MDH used a total of 19 reports to review complex behavioral health needs, with a particular focus on disparities in overdose deaths, costs and expenditures related to serious and persistent mental illness. . Key recommendations for complex behavioral health needs include increasing data collection and analysis on opioids, evaluating medication adherence strategies, increasing treatment resources, and reducing stigma.

MDH analyzed 16 reports for law enforcement stakeholders to improve the continuum of care for mental health services and crisis response systems across the state, ease of access to substance use disorder treatment, and access to care. focused on improving.

“Key recommendations from these reports suggest increasing treatment resources in leading correctional facilities, including access to diversion programs and substance use disorder treatment, and increasing forensic services and hospital bed capacity. “There are,” Fisher said.

MDH made recommendations to address behavioral health workforce development, infrastructure, and coordination, noting the lack of health care providers trained to treat co-occurring disorders, as well as the lack of social workers and substance use disorder providers. Based on 12 reports. . Additionally, the report notes high turnover among behavioral health workers, which can be attributed to burnout and non-competitive pay. Recommendations include increasing recruitment and retention efforts for psychiatrists and nurses, especially in rural areas.
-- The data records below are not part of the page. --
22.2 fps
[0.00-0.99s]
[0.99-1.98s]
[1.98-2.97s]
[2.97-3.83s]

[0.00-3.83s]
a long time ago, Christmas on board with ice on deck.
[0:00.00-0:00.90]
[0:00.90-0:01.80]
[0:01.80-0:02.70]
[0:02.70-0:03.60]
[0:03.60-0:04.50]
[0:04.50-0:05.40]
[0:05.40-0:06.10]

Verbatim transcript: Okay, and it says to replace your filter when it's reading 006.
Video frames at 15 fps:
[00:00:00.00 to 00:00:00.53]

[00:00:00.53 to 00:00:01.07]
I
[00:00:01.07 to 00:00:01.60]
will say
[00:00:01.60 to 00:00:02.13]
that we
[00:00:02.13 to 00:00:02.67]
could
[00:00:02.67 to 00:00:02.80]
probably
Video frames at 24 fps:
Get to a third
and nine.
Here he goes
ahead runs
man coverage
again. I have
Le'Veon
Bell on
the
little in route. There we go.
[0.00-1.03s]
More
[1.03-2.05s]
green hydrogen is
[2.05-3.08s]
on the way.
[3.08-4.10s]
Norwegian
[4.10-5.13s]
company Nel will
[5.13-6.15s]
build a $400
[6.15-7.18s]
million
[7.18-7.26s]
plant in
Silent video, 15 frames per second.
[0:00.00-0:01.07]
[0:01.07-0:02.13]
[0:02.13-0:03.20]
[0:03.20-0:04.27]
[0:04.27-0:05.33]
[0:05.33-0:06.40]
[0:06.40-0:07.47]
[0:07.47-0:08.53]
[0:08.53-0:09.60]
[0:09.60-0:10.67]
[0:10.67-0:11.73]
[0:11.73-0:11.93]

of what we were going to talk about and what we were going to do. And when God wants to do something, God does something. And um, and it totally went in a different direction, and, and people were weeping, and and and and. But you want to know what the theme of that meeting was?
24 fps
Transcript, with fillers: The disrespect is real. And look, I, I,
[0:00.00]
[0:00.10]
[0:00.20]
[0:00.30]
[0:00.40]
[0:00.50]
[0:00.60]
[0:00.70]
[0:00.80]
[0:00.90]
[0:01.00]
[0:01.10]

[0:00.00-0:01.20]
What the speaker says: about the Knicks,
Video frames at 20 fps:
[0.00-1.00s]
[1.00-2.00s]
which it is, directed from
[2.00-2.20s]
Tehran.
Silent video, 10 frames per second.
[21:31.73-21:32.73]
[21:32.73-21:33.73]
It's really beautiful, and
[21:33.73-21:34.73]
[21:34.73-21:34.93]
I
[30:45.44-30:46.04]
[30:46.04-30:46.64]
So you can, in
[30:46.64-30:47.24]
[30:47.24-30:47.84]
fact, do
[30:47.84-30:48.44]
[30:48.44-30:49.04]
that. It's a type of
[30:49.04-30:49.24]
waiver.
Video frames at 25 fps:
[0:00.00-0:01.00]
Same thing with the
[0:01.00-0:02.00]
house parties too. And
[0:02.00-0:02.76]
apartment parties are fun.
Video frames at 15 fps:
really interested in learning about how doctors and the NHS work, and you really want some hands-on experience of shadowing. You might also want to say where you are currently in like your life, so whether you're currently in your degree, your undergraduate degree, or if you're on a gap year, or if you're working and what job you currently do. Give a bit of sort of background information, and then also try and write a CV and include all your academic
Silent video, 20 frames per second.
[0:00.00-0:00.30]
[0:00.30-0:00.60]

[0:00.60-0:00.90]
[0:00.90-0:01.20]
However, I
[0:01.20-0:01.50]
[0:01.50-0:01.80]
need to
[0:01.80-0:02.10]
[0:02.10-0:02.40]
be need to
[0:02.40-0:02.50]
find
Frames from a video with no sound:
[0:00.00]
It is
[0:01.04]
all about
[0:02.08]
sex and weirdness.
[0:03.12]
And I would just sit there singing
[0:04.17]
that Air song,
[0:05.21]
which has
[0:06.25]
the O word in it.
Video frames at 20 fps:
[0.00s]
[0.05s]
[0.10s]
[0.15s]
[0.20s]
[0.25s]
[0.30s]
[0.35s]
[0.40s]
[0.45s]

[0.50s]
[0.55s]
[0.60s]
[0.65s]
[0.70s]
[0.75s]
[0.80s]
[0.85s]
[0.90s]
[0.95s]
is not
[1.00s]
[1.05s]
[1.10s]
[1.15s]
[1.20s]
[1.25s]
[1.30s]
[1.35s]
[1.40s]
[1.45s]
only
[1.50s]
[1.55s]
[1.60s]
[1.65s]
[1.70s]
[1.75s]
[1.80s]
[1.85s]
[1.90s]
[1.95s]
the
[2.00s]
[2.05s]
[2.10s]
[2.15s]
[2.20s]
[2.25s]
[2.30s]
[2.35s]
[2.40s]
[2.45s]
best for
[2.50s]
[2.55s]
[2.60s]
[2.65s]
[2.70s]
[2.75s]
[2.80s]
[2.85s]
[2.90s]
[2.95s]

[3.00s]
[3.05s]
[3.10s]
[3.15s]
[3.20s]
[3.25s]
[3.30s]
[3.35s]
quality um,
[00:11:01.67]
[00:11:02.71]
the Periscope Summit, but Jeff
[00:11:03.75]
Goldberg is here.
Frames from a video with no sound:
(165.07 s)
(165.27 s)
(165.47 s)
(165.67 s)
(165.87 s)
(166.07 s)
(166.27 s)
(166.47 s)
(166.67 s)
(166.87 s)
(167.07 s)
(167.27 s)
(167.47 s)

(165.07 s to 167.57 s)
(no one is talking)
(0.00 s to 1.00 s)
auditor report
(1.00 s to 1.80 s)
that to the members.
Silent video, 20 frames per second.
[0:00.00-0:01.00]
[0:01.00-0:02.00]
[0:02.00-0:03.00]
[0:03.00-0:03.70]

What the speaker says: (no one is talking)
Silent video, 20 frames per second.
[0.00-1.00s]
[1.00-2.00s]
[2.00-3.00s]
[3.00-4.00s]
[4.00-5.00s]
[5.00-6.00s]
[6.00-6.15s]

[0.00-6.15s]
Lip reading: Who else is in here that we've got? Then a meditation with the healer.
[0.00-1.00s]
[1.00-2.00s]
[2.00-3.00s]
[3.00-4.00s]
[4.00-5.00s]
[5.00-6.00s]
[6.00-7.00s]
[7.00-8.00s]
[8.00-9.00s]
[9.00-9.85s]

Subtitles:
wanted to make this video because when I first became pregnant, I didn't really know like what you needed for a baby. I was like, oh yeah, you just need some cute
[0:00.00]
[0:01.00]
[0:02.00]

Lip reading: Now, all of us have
MDH analyzed six reports related to behavioral health care, identifying the need for increased spending in specific areas of the behavioral health care system, such as psychiatric rehabilitation programs, and the creation of new residential substance use disorder benefits. focused on the need for.

“Recommendations from these reports focused on cost-containment strategies for psychiatric rehabilitation programs, along with related recommendations for the public behavioral health system,” Fisher said.

The four working groups have met once since the committee's first meeting. Each workgroup has prepared a report based on the information shared at the first committee meeting and will meet again on December 18 to discuss future work in more detail.